Open data standards

S Sam Public Seen by 28

Hi I’m editing this wiki page: http://openfoodfoundation.org/document/open-source-food-projects-list-wiki/target-audience-functionality-web-based-openfood To detail the existing and emerging API’s used in open source food projects.

Additionally 'Big Ag' open data standard is emerging here: http://openag.io/principles/

There is a conversation starting about a shared API/ data standard & whether it's fruitful to engage with the 'Big Ag' version.

The conversation is currently emerging here: http://openfoodfoundation.org/project/standards-protocols/conversation/what-if-anything-should-be-here

It would be great to hear your views..


[deactivated account] Wed 24 Sep 2014 1:16AM

Hello Sam,

I think OpenFarm's current direction is fairly explicitly not Big Ag. As far as I understand us, we're aimed at small-scale farmers who don't have the means or resources of big agriculture companies (correct me if I'm wrong anyone). We're aiming to make food growing accessible and understandable to everyone, instead of just farmers, and pool common wisdom about plants.

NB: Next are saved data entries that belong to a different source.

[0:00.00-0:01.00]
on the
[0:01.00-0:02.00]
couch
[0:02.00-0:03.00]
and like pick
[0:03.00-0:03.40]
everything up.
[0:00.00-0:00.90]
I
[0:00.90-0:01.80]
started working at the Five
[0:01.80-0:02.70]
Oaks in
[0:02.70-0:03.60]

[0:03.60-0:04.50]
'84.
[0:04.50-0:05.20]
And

Even if that's not yet the case, that's what I hope for, and would personally direct the project forwards in.

On defining a common API and data standard. We're pushing forward with building an incremental API based on OpenFarm's current needs. This is largely because we haven't found any "standard" model of defining things that is open and useable and meets our license requirements.

We came to this conclusion after numerous conversations about this kind of thing.

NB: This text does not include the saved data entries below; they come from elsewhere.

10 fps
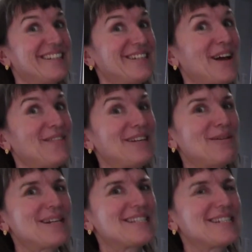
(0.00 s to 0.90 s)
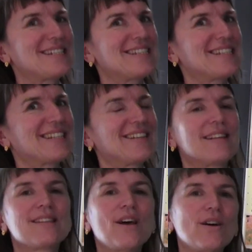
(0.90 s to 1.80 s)
Do you have any questions?
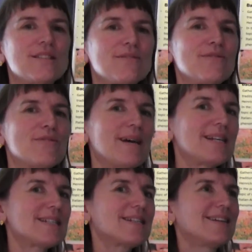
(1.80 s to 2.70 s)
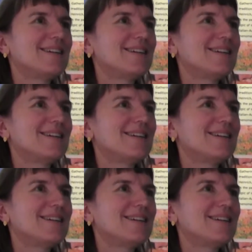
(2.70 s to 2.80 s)
There's loads of information.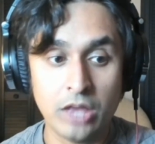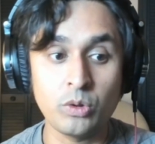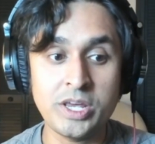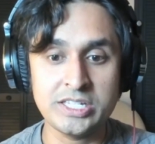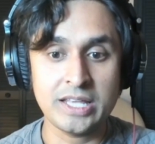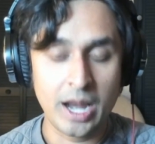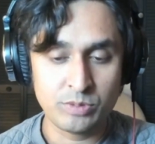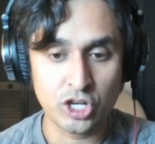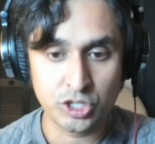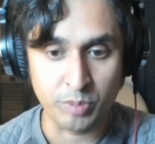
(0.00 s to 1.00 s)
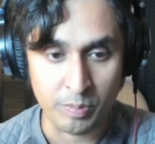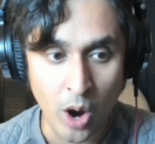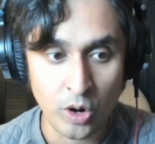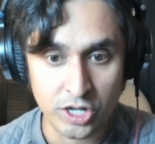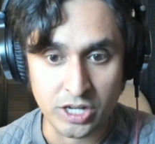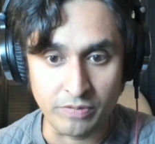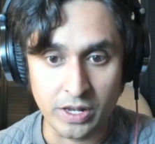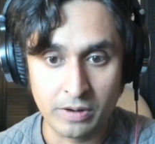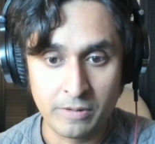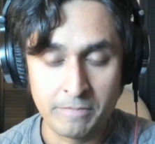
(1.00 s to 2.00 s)
and the reason that i'm such a proponent
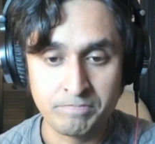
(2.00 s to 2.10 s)
of it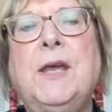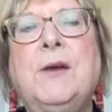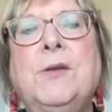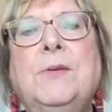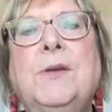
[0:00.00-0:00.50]

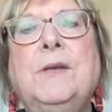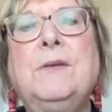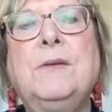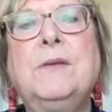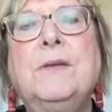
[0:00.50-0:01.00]
care unit
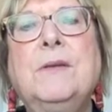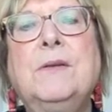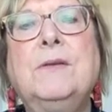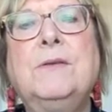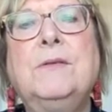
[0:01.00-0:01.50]

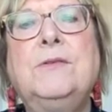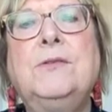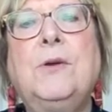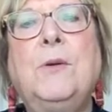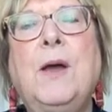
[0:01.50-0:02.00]

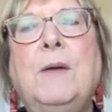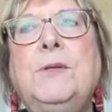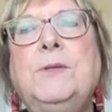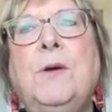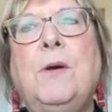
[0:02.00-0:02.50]
so I
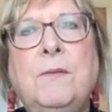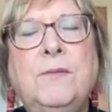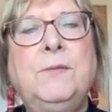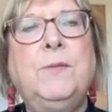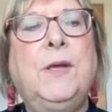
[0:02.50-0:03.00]
was
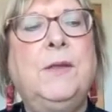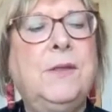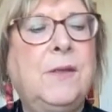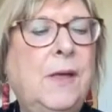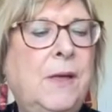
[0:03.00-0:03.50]
often
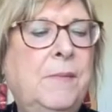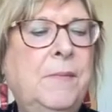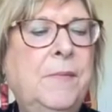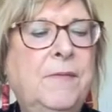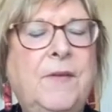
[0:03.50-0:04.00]
with
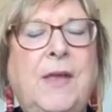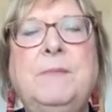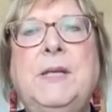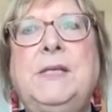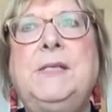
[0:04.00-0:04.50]
um,
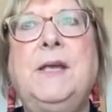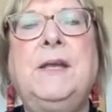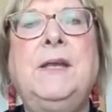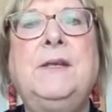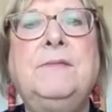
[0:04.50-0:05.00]
families
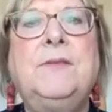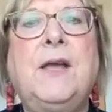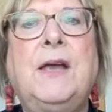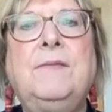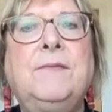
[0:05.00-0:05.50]
at end of
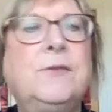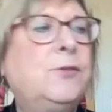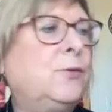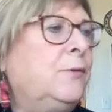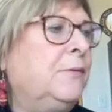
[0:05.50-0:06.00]
life for
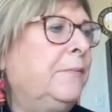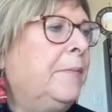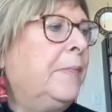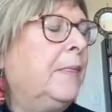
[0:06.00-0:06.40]
children.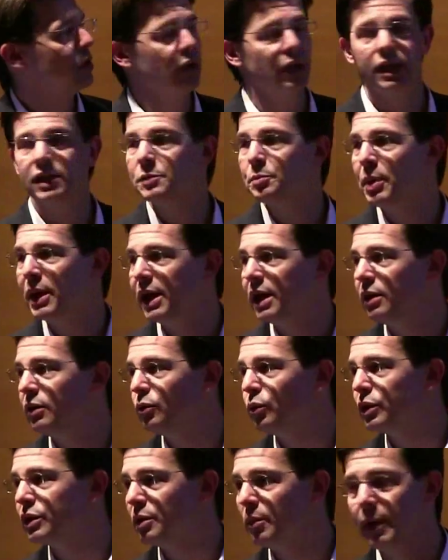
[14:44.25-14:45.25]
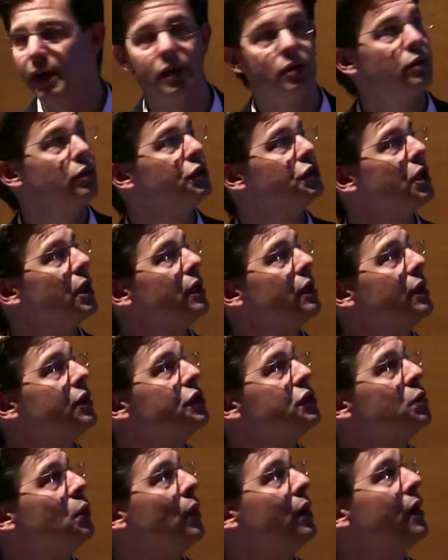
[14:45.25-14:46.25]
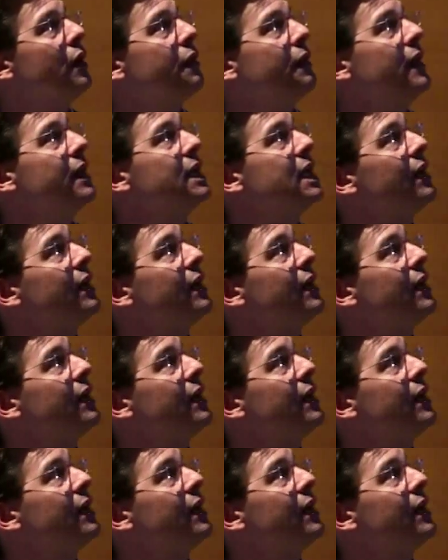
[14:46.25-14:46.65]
less pain with the MicronJet. I just wanted to thank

My gut reaction to the BigAg and OpenAg is that it smells of technological solutionism, one that classically tries to solve problems through technical solutions that might not be appropriate. The fact that this is coming from big agricultural companies only confirms that to me. Similarly, it seems to be a data standard about device communication, rather than actual plant information? I'd love to hear more opinions on this.

Thanks for linking to such a large group of folks that are dealing with the same stuff. I'm definitely interested in talking with you all.


Sam Wed 24 Sep 2014 10:59AM

Hi Simon, thanks for your thoughts, really helpful to see the links where you have already been discussing this stuff.

I realise that you are aimed at smaller growers (I am one myself and excited to see your project develop)

It seems like there are a lot of groups working in open source software for food, http://openfoodfoundation.org/document/open-source-food-projects-list-wiki/target-audience-functionality-web-based-openfood I realise they are diverse projects, with different aims, but as far as possible I'd like to see as little duplicated effort and as much compatibility between you as possible.

I just did this mind map which I'm not entirely sure is helpful: https://www.mindmup.com/#m:a1e7b5def0260401321ab002f3199dafb1 The green bits are supposed to be a life/distribution cycle of a particular carrot or potato.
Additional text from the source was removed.